Exercise Physiology Laboratory, Department of Integrative Biology, University of California, Berkeley, California, United States.
Department of Endocrinology, School of Medicine, University of California, San Francisco, California, United States.
Am J Physiol Endocrinol Metab. 2024 Aug 1;327(2):E217-E228. doi: 10.1152/ajpendo.00091.2024. Epub 2024 Jun 19.

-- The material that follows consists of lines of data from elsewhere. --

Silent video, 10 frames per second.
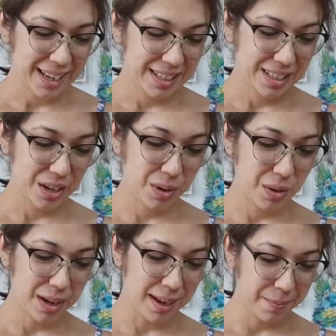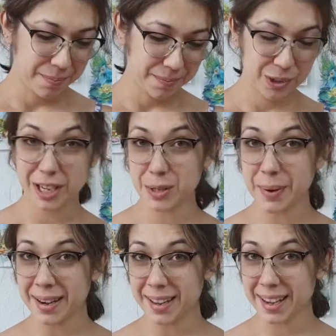So today is
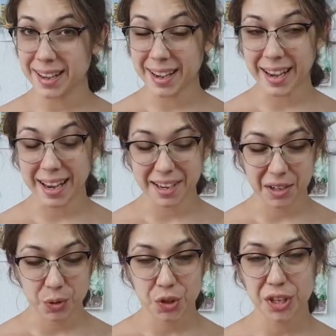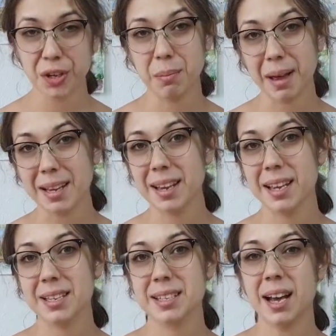Monday, and usually on
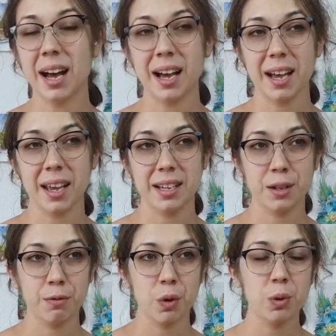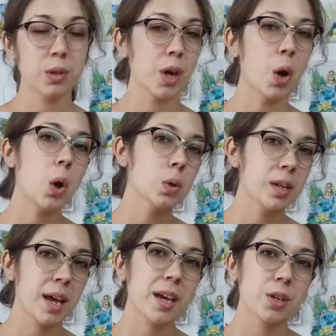Mondays I devote a whole
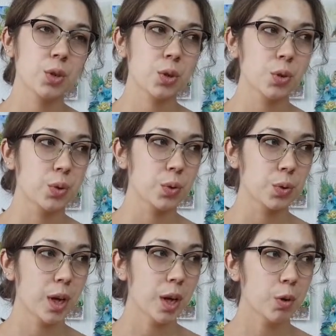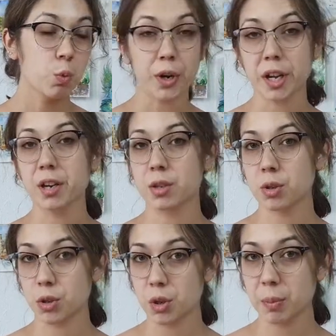day to working on
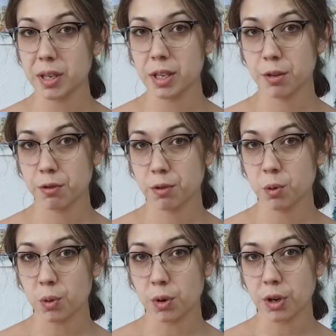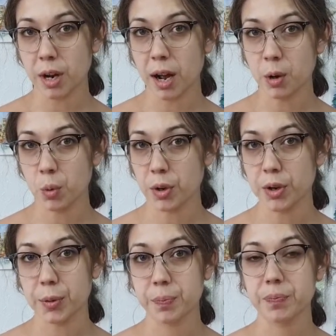social media for
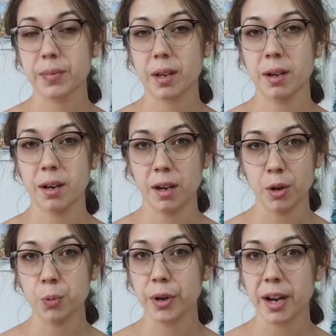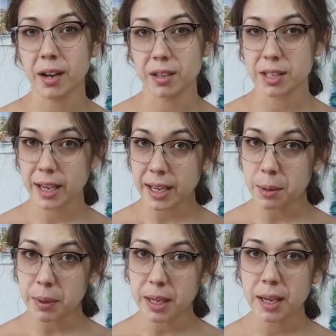our Learn Watercolors
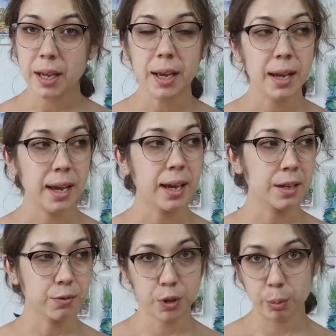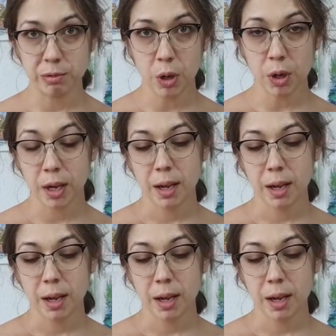Academy and for the blog.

Our purpose was to determine how age affects metabolic flexibility and underlying glucose kinetics in healthy young and older adults. Therefore, glucose and lactate tracers along with pulmonary gas exchange data were used to determine glucose kinetics and respiratory exchange ratios [RER = carbon dioxide production (V̇co)/oxygen consumption (V̇o)] during a 2-h 75-g oral glucose tolerance test (OGTT). After an 12-h overnight fast, 28 participants, 15 young (21-35 yr; 7 men and 8 women) and 13 older (60-80 yr; 7 men and 6 women), received venous primed-continuous infusions of [6,6-H]glucose and [3-C]lactate with a [Formula: see text] bolus. After a 90-min metabolic stabilization and tracer equilibration period, volunteers underwent an OGTT. Arterialized glucose concentrations ([glucose]) started to rise 15 min post glucose consumption, peaked at 60 min, and remained elevated. As assessed by rates of appearance (Ra) and disposal (Rd) and metabolic clearance rate (MCR), glucose kinetics were suppressed in older compared to young individuals. As well, unlike in young individuals, fractional gluconeogenesis (fGNG) remained elevated in the older population after the oral glucose challenge. Finally, there were no differences in 12-h fasting baseline or peak RER values following an oral glucose challenge in older compared to young men and women, making RER an incomplete measure of metabolic flexibility in the volunteers we evaluated. Our study revealed that glucose kinetics are significantly altered in a healthy aged population after a glucose challenge. Furthermore, those physiological deficits are not detected from changes in RER during an OGTT. To determine metabolic flexibility in response to an OGTT, we studied healthy young and older men and women to determine glucose kinetics and changes in RER. Compared to young subjects, glucose kinetics were suppressed in older healthy individuals during an OGTT. Surprisingly, the age-related changes in glucose flux were not reflected in RER measurements; thus, RER measurements do not give a complete view of metabolic flexibility in healthy individuals.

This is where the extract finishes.